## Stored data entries
────────
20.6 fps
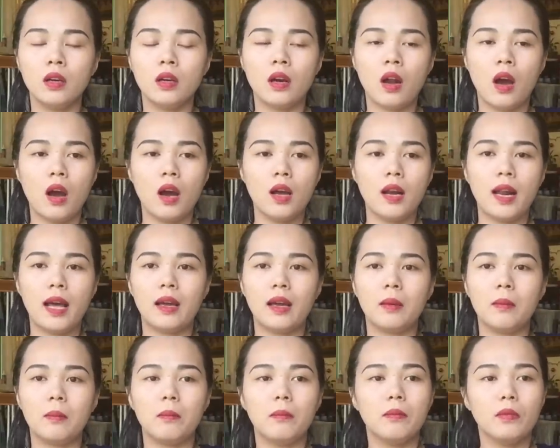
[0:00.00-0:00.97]
đó
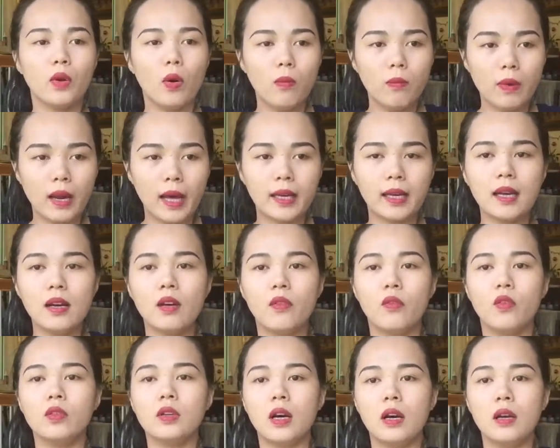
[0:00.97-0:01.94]
là đúng là cái người
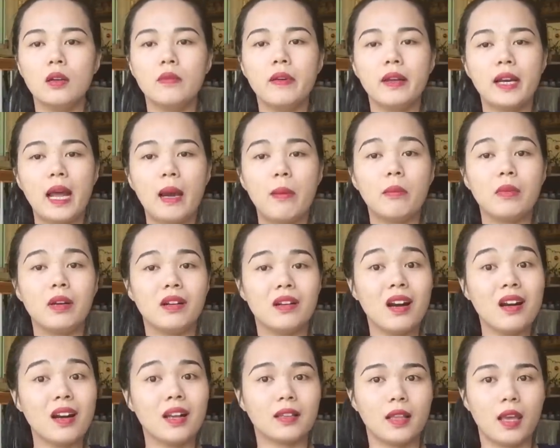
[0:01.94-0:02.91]
phụ nữ Việt Nam mình
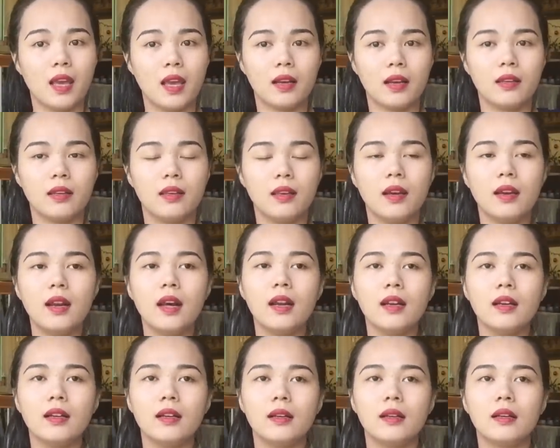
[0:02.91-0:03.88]
rất là thiệt cho
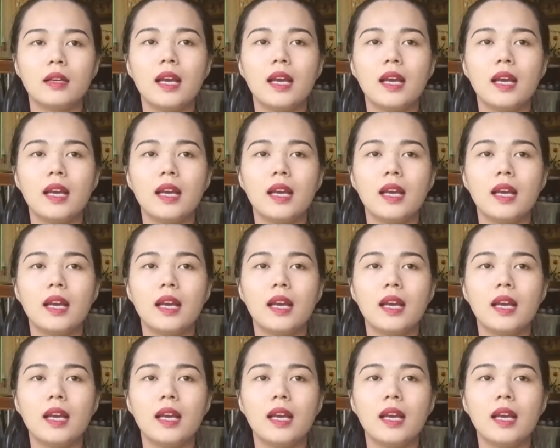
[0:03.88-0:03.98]
nên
────────
## Goal of the exercise
Word for word, set down each record shown above, omitting the pictures.

## Result of this task
20.6 fps
[0:00.00-0:00.97]
đó
[0:00.97-0:01.94]
là đúng là cái người
[0:01.94-0:02.91]
phụ nữ Việt Nam mình
[0:02.91-0:03.88]
rất là thiệt cho
[0:03.88-0:03.98]
nên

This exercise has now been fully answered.